Schwäbische Zeitung (Alb-Donau)
Kronzeuge
Ein Prozess in den USA erschüttert die Türkei. Als der türkischiranische Goldhändler Reza
Zarrab vor einem Gericht in New York seine Aussage als Zeuge der Anklage begann, hielten Regierung und Opposition in Ankara den Atem an. Vor dem Richter schilderte Zarrab, wie er allein den früheren türkischen Wirtschaftsminister Zafer Caglayan mit rund 50 Millionen Euro, sieben Millionen Dollar und 2,4 Millionen Lira schmierte.
Zarrabs Aussage bringt Präsident Recep Tayyip Erdogan in Bedrängnis. Der 34-jährige Zarrab, der Anfang 2016 in Florida festgenommen wurde, zog zu Beginn des Jahrzehnts einen schwunghaften Goldhandel zwischen der Türkei und dem Iran auf. Dabei umging er US- und UN-Sanktionen gegen Teheran. Der Geschäftsmann zahlte nach eigenen Worten hohe Schmiergelder an die türkische Regierung, um die Deals zu ermöglichen. Türkische Staatsanwälte prangerten dies bereits vor Jahren an. Erdogan bezeichnete den bis in sein engstes Umfeld reichenden Skandal als Komplott seines Erzfeindes Fethullah Gülen und ließ die Ermittler feuern.
Monatelang hatte Erdogan versucht, die US-Regierung zur Freilassung von Zarrab zu bewegen, um peinliche Enthüllungen vor Gericht zu vermeiden.
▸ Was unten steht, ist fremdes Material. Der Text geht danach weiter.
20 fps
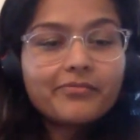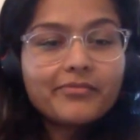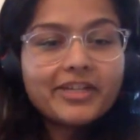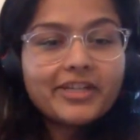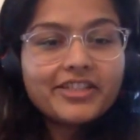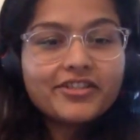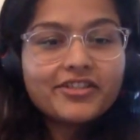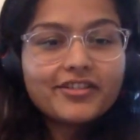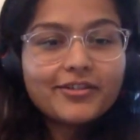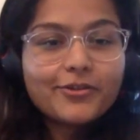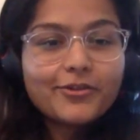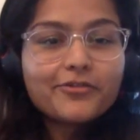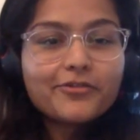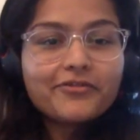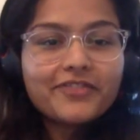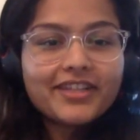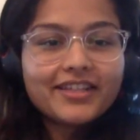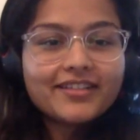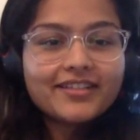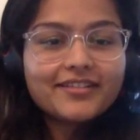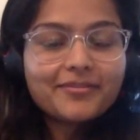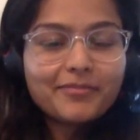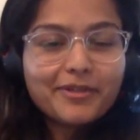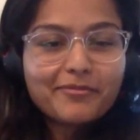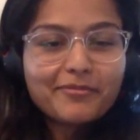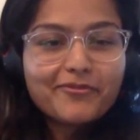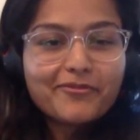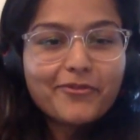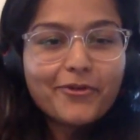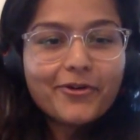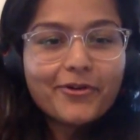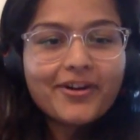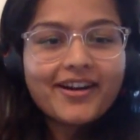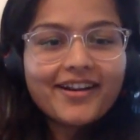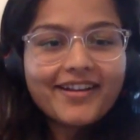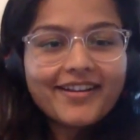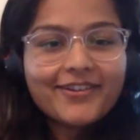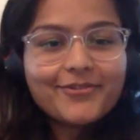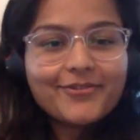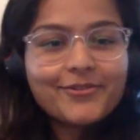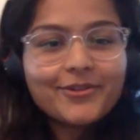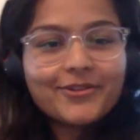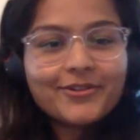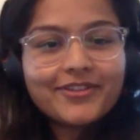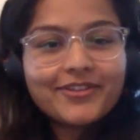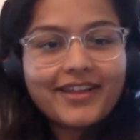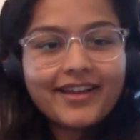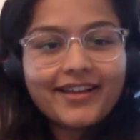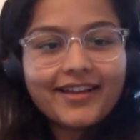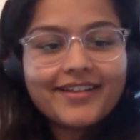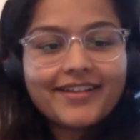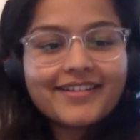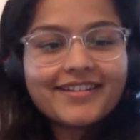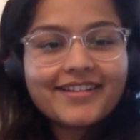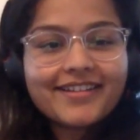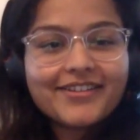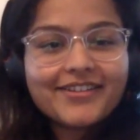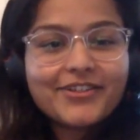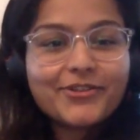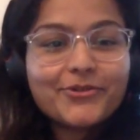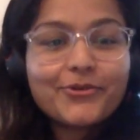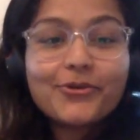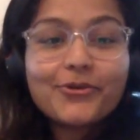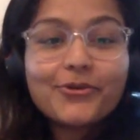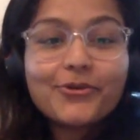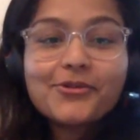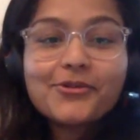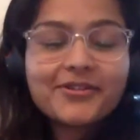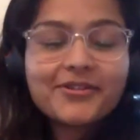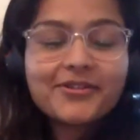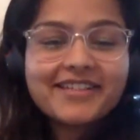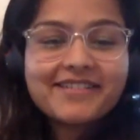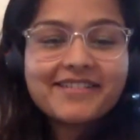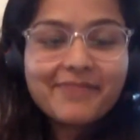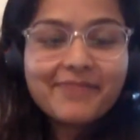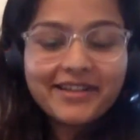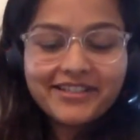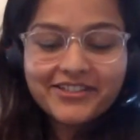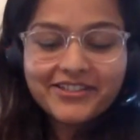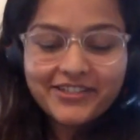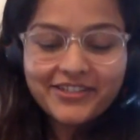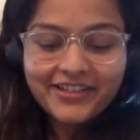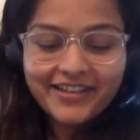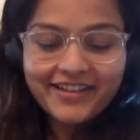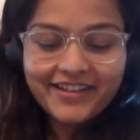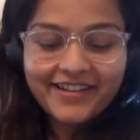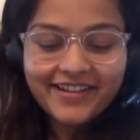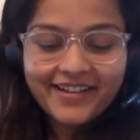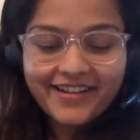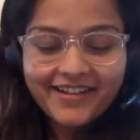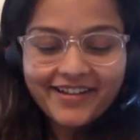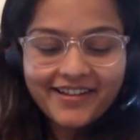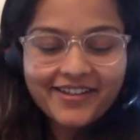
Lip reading: mentioned a lot of things, but before I go on to that, you also did mention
Als die Versuche scheiterten, traf Zarrab eine Vereinbarung mit der US-Staatsanwaltschaft. Für seine Aussage kann er auf Strafminderung hoffen. Angeklagt in dem US-Prozess ist nicht Zarrab, sondern Mehmet Hakan Atilla, Vizechef der staatseigenen türkischen Bank Halkbank, die in den Goldhandel verstrickt gewesen sein soll. Zarrab bezichtigte auch den ehemaligen EU-Minister Egemen Bagis der Mithilfe. In der Untersuchungshaft habe er Drohungen erhalten, sagte Zarrab am zweiten Tage seiner Vernehmung am Donnerstag. Deshalb werde er von der US-Bundespolizei geschützt. Woher die Drohungen kamen, sagte er nicht.